PROMPT:
Copy, with no pictures, the line that contains "[443.27-444.17s]" and each line after it down to the end of the entries below, exactly.

DATASET RECORDS:
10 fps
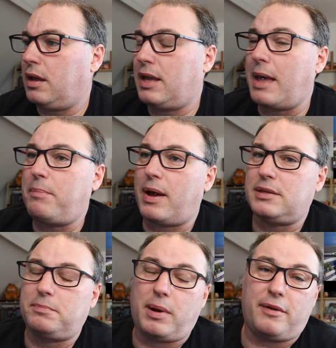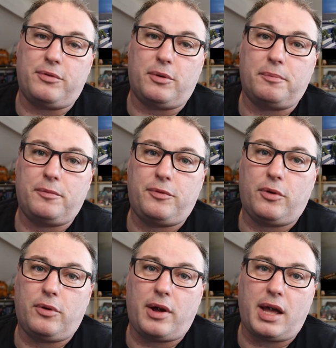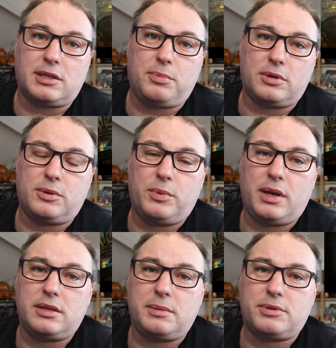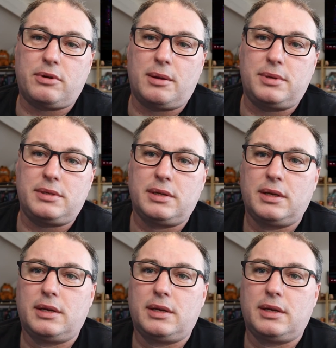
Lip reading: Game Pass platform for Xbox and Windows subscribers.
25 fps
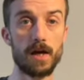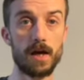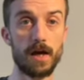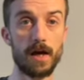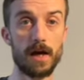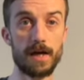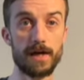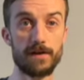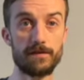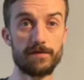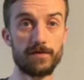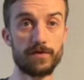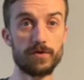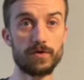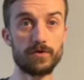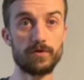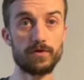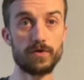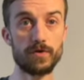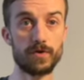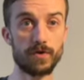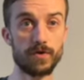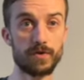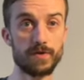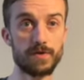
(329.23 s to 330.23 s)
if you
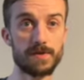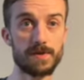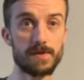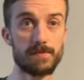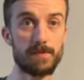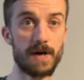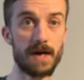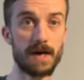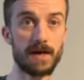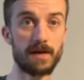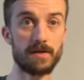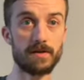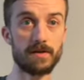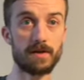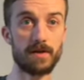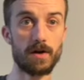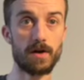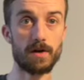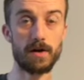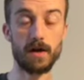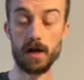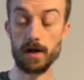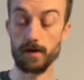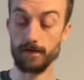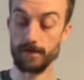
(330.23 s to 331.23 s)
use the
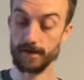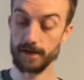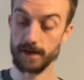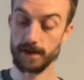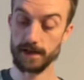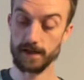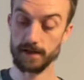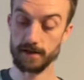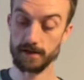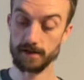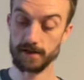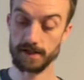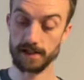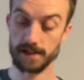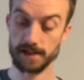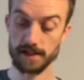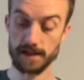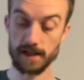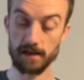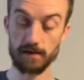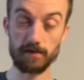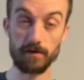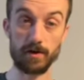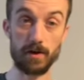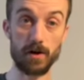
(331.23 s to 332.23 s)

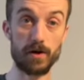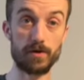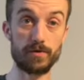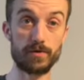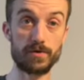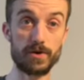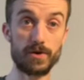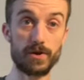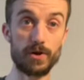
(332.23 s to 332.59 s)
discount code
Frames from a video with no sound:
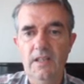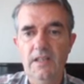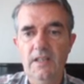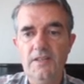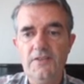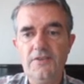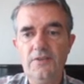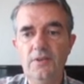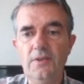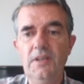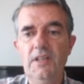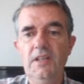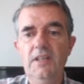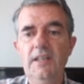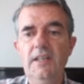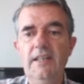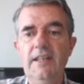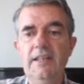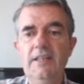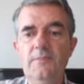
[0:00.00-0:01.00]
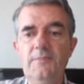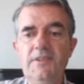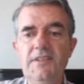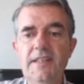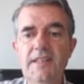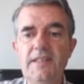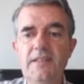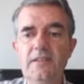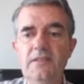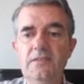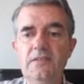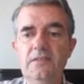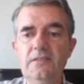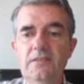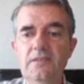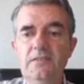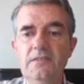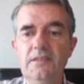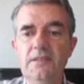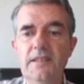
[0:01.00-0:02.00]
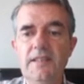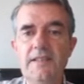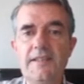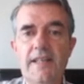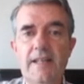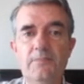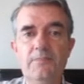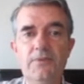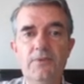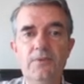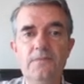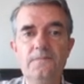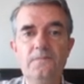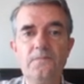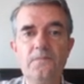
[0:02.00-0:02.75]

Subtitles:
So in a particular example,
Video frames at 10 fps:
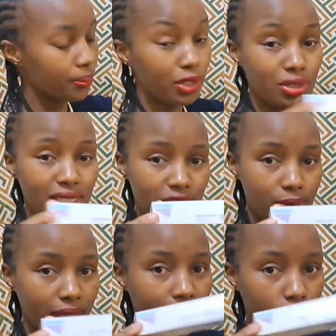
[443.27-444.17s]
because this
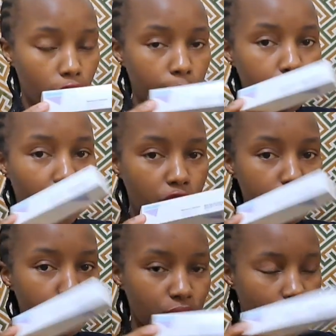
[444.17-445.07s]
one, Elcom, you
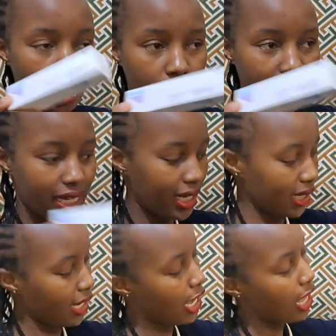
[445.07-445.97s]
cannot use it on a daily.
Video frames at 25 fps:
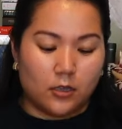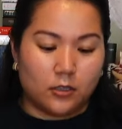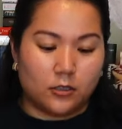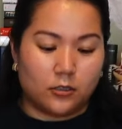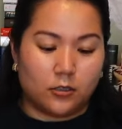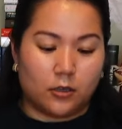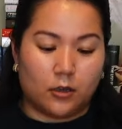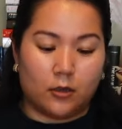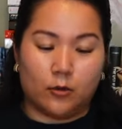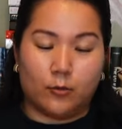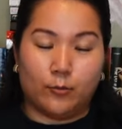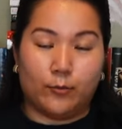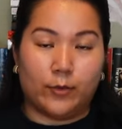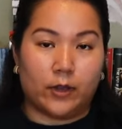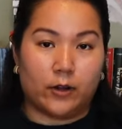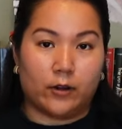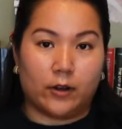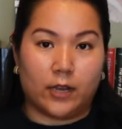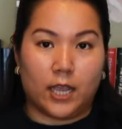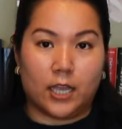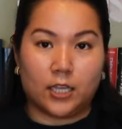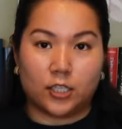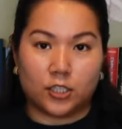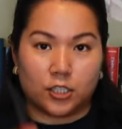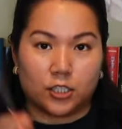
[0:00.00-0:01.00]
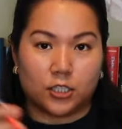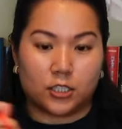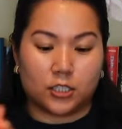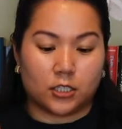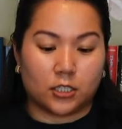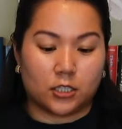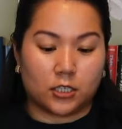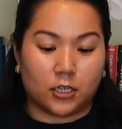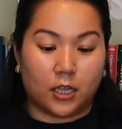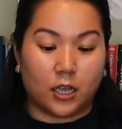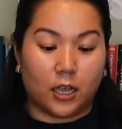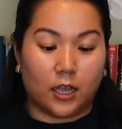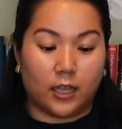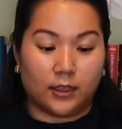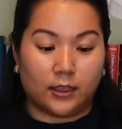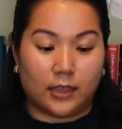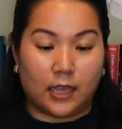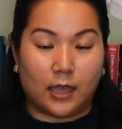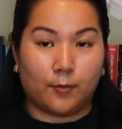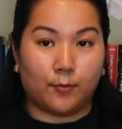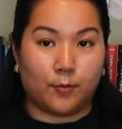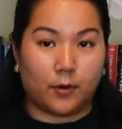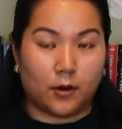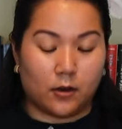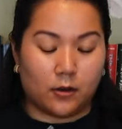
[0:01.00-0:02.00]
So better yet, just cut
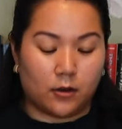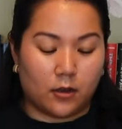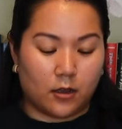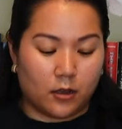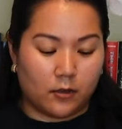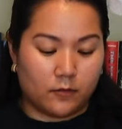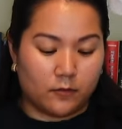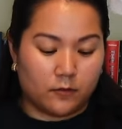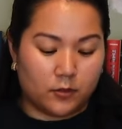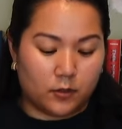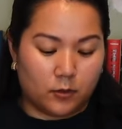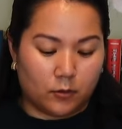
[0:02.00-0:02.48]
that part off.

TASK SOLUTION:
[443.27-444.17s]
because this
[444.17-445.07s]
one, Elcom, you
[445.07-445.97s]
cannot use it on a daily.
Video frames at 25 fps:
[0:00.00-0:01.00]
[0:01.00-0:02.00]
So better yet, just cut
[0:02.00-0:02.48]
that part off.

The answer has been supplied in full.